Simbe Robotics today announced the Tally 3.0, the company’s latest generation of inventory management robot that now features better optical capabilities and more computing power on the edge.
Simbe’s Tally is an autonomous robot that wanders grocery store aisles to monitor product levels and detect misplaced items. By automating this task with robots, Simbe says stores get a more accurate, closer-to-real time snapshot of on-shelf inventory to make more informed stocking decisions.
Improvements to the Tally include added Intel RealSense depth and RGB cameras to help the robot “see” more products on shelves and stacked in coolers. The new camera system can read data from up to 30 inches away, which, according to the press announcement, brings the robot’s recognition accuracy to almost 99 percent without needing to slow down.
The Tally 3.0 has also pushed its computer vision and AI algorithms to the device itself. By running this additional processing on the edge, the new Tally can capture and provide data to store managers more quickly without needing to send as much information to Simbe’s cloud platform. This can be especially helpful for stores that may not have a lot of internet bandwidth at their location.
Simbe claims that its Tally detects up to 10x more out-of-stock items than manual audits, and averages a 20 percent reduction in out-of-stock items at the store level.
Brad Bogolea, Simbe Robotics Co-Founder and CEO,told me by phone earlier this month that his company saw a massive uptick in interest around August and September, spurred in part by the COVID-19 pandemic and subsequent panic buying outages. As Bogolea explained to me during an interview in August, stores experienced those outages because of bad supply chain data. As we wrote then:
The bad supply chain data, according to Bogolea, is a result of the manual inventory checks that stores currently carry out. If robots are used, shelf inventory count is more accurate and up to the minute (basically) because the robots can run multiple shelf audits throughout the day. More accurate data means that stores can respond faster when there is a sudden run on particular products to speed up replenishment.

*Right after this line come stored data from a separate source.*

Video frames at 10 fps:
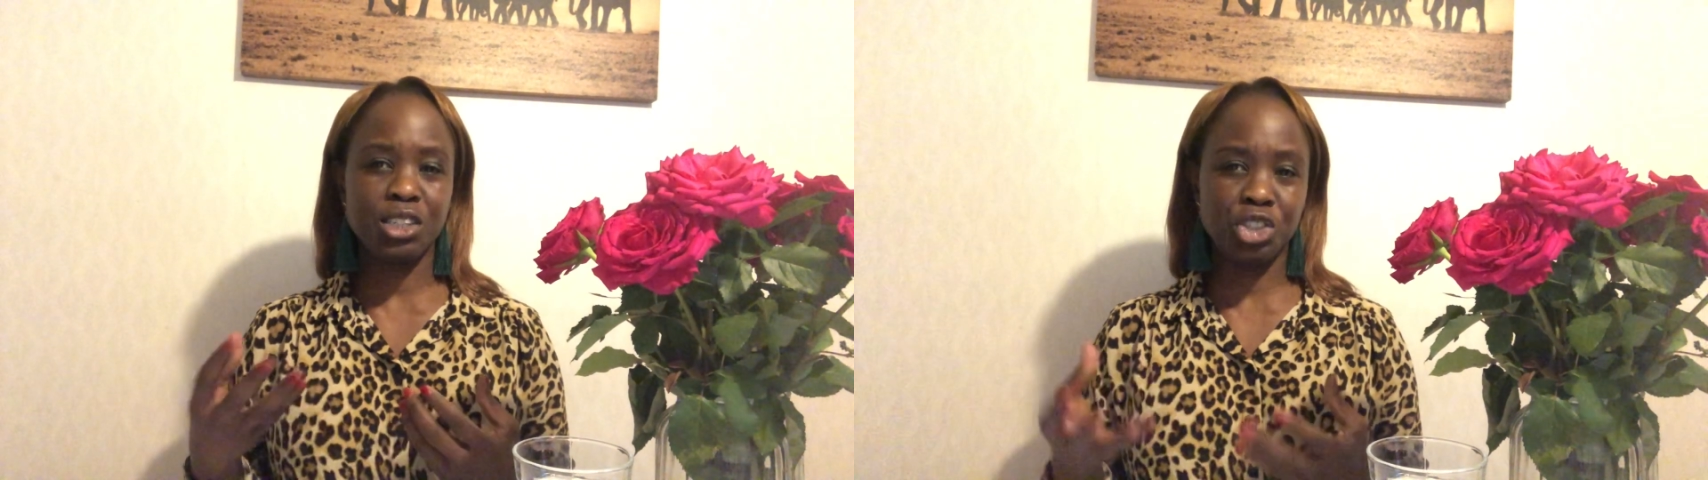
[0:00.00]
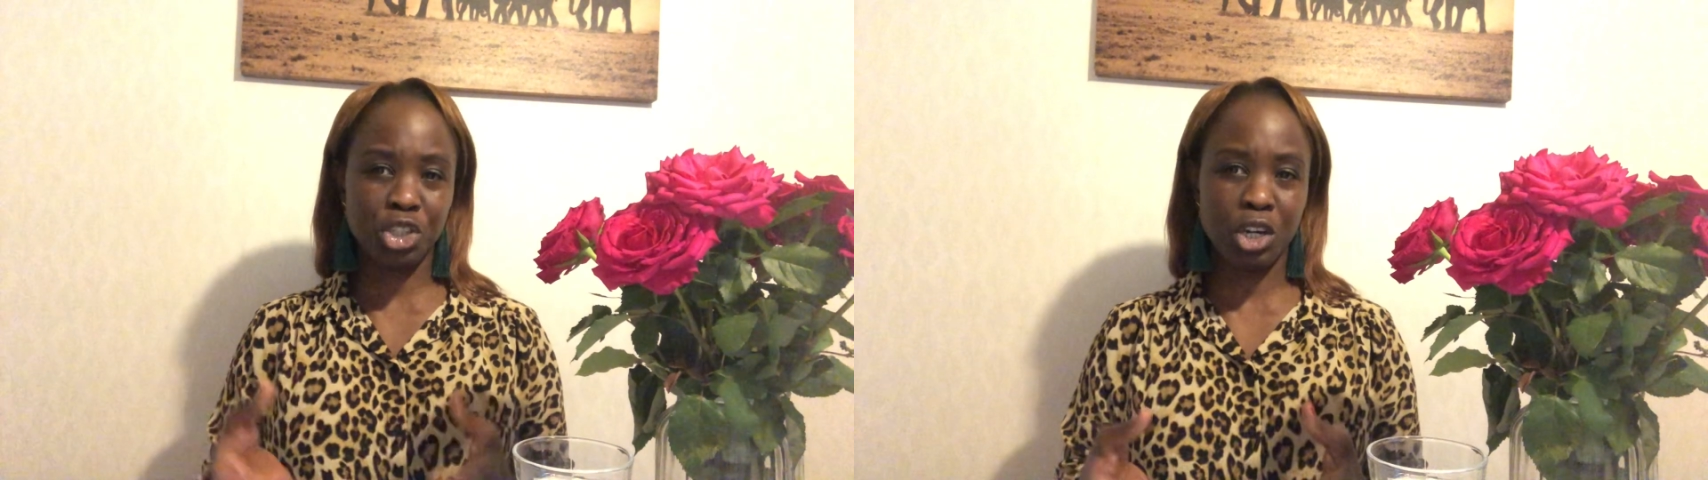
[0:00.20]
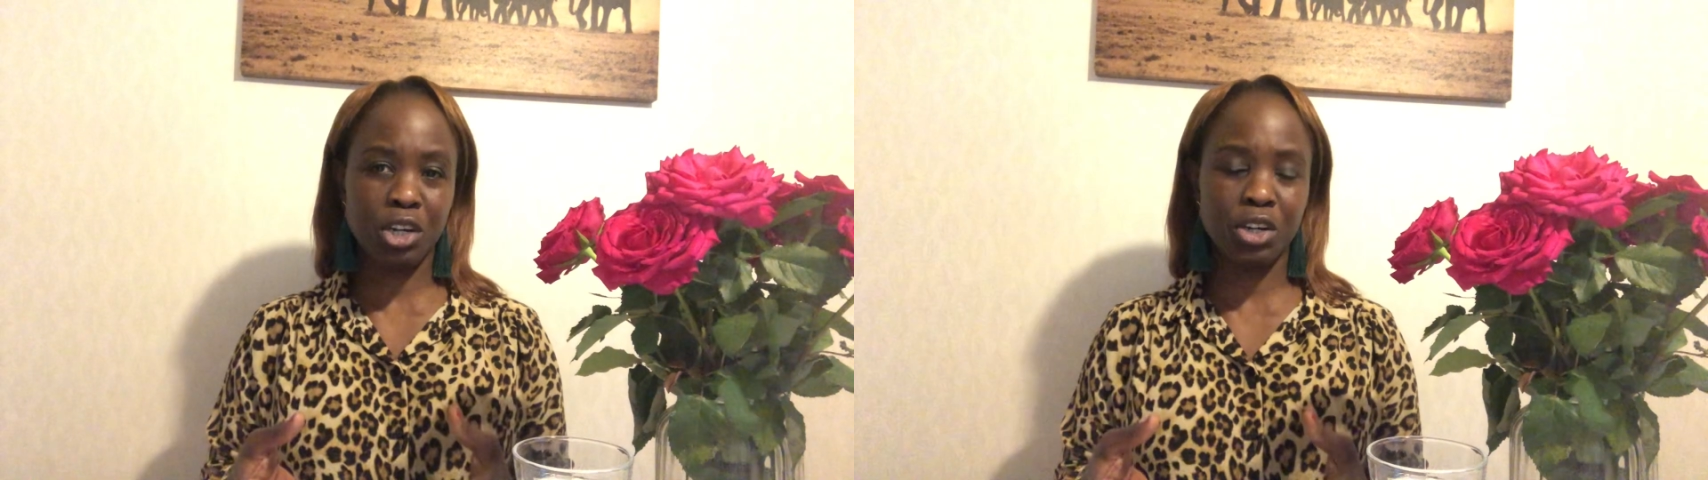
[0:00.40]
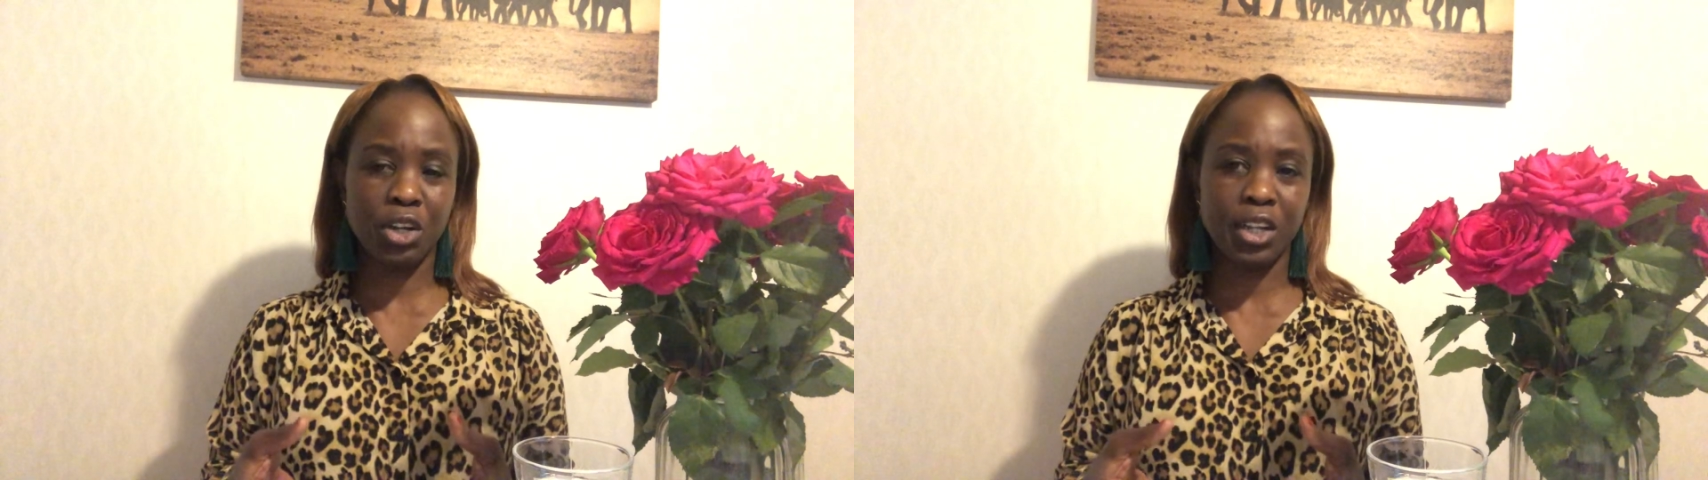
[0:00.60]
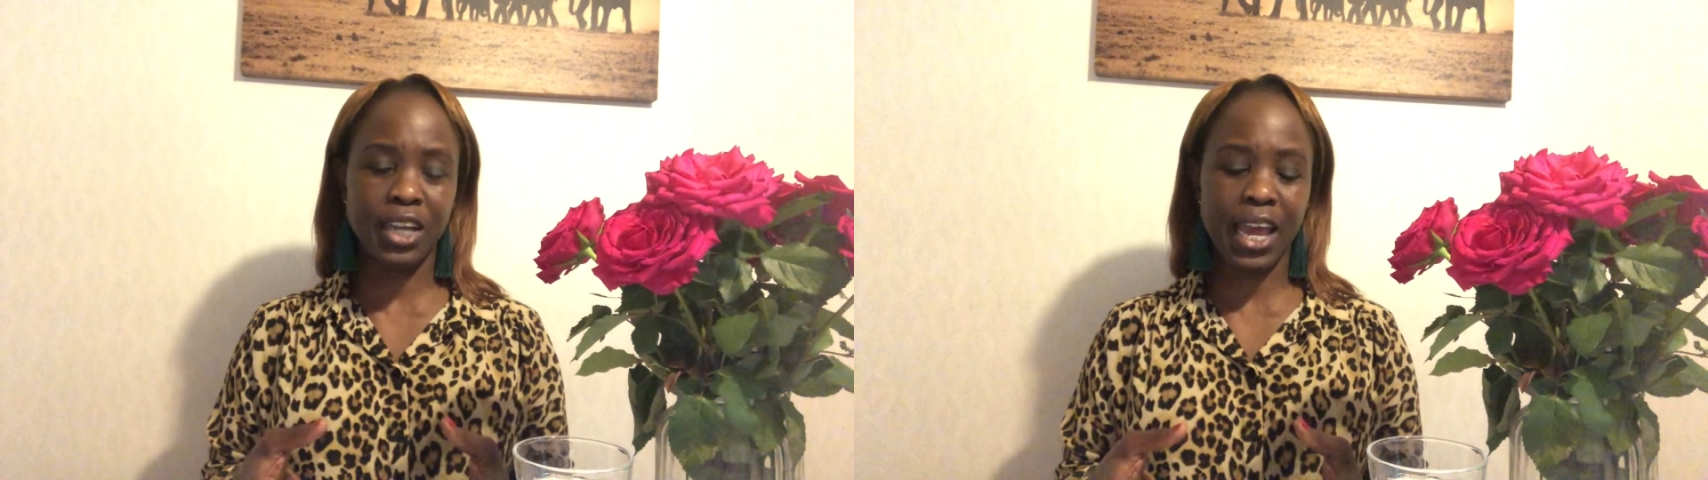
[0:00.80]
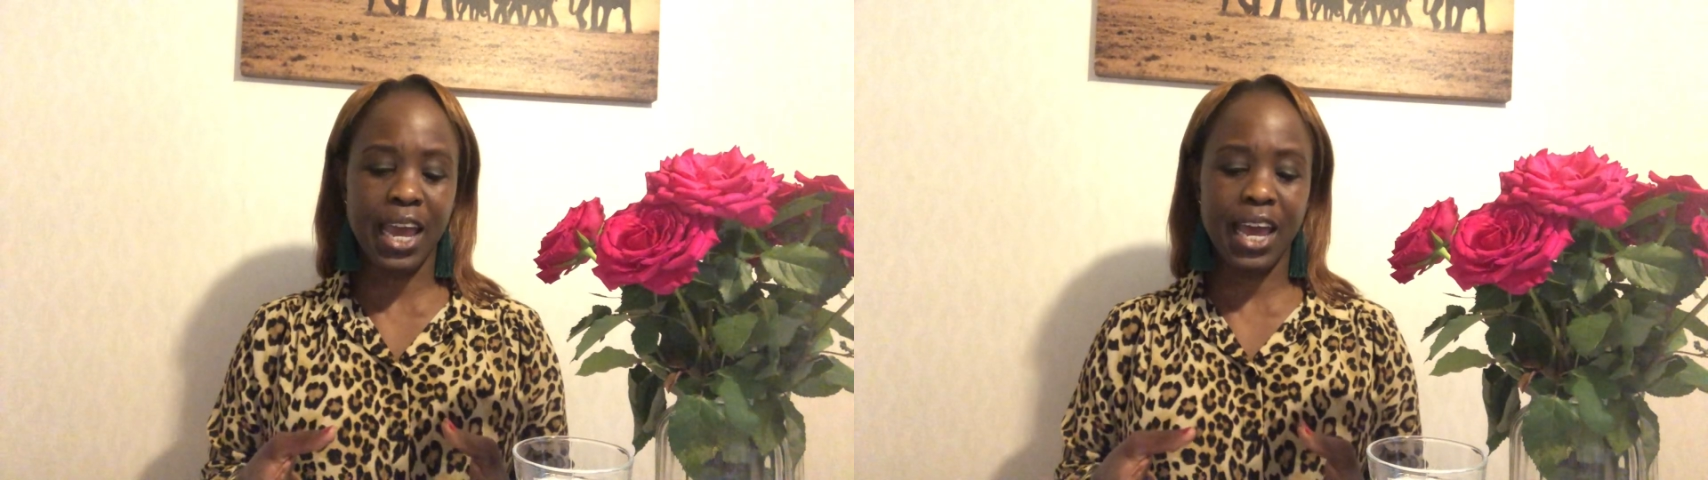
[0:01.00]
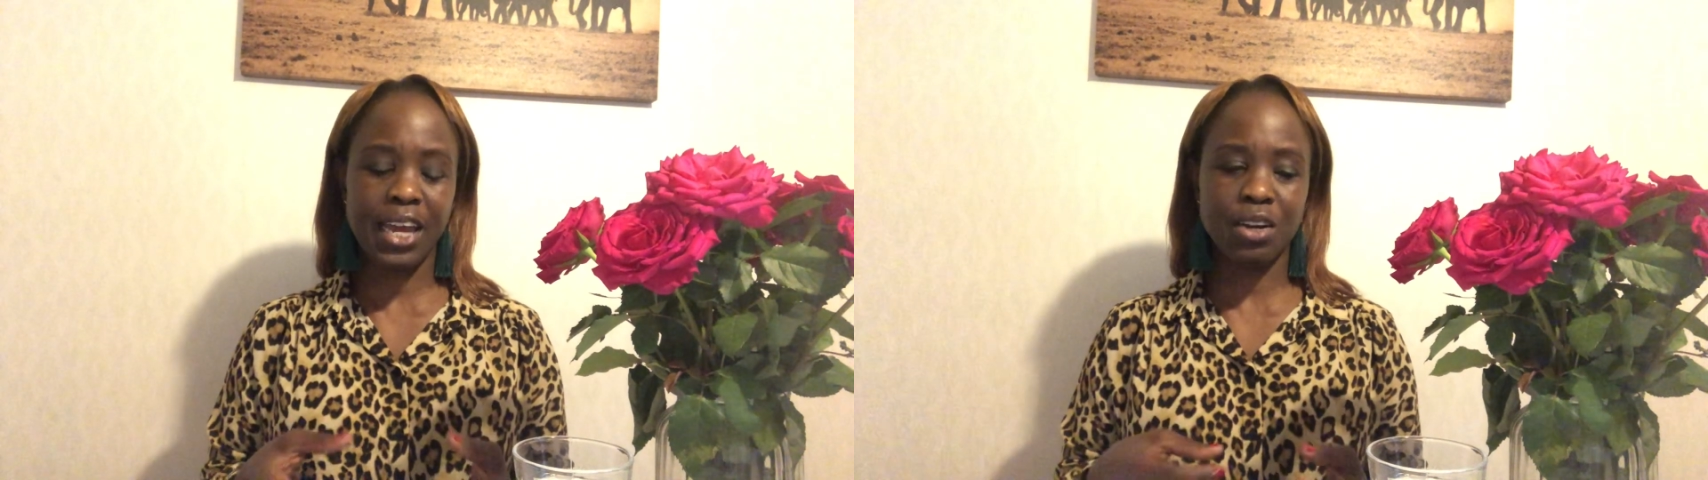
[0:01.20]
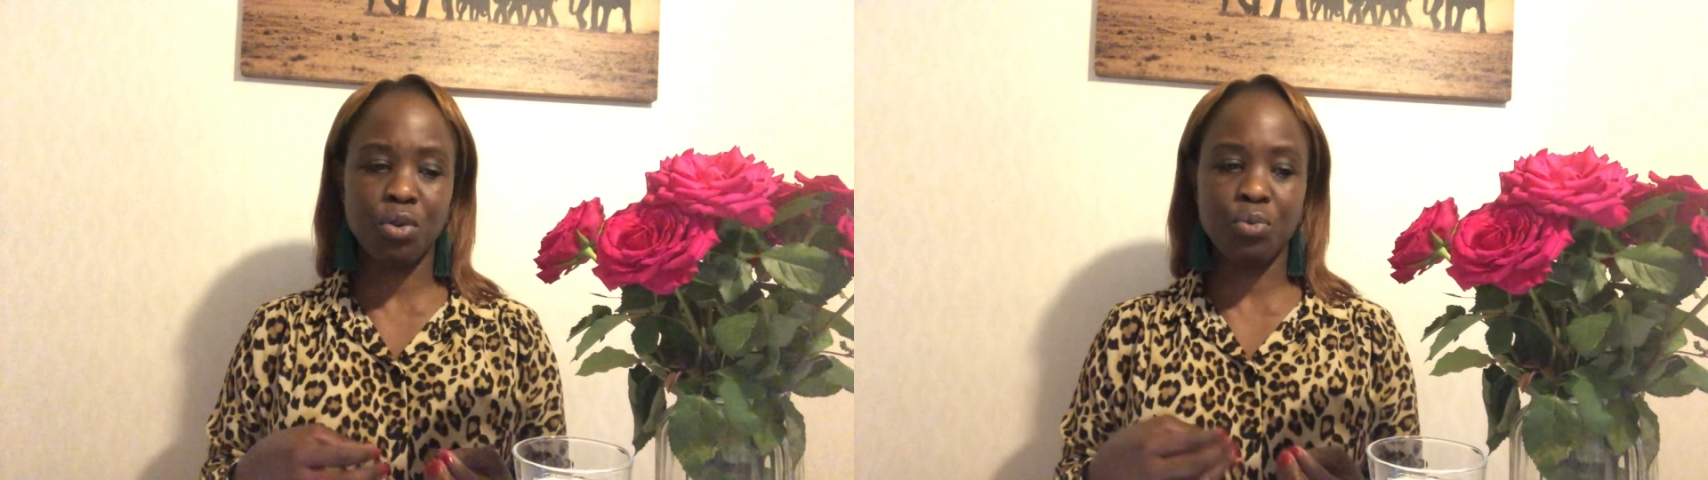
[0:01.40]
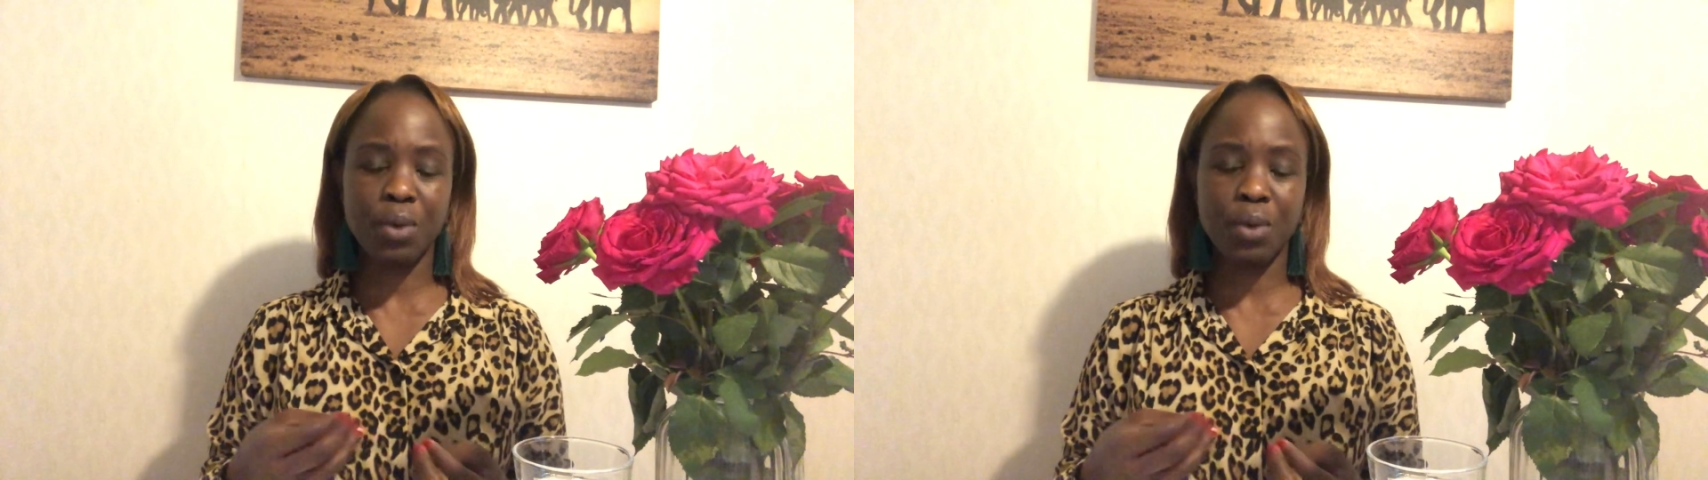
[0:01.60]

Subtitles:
journal and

While Bogolea obviously has a horse in this particular race, we’ve definitely seen broader adoption of robots to help maintain retail inventories. Bossa Nova’s shelf-scanning robot is being deployed to 1,000 Walmart locations, and Badger Technologies’ robot is being used at Woodman’s Markets across the Midwest.
Schnucks Markets recently announced that it expanding the use of Simbe’s Tally to 62 of its locations, and Giant Eagle is trialing Tally as well. Simbe offers the Tally for a monthly subscription costing between $2,000 and $4,000 a month per store, depending on the number of stores. Though when I spoke to Bogolea this month, he said that through better sensor technology and improved manufacturing, the company is continuing to bring that cost down.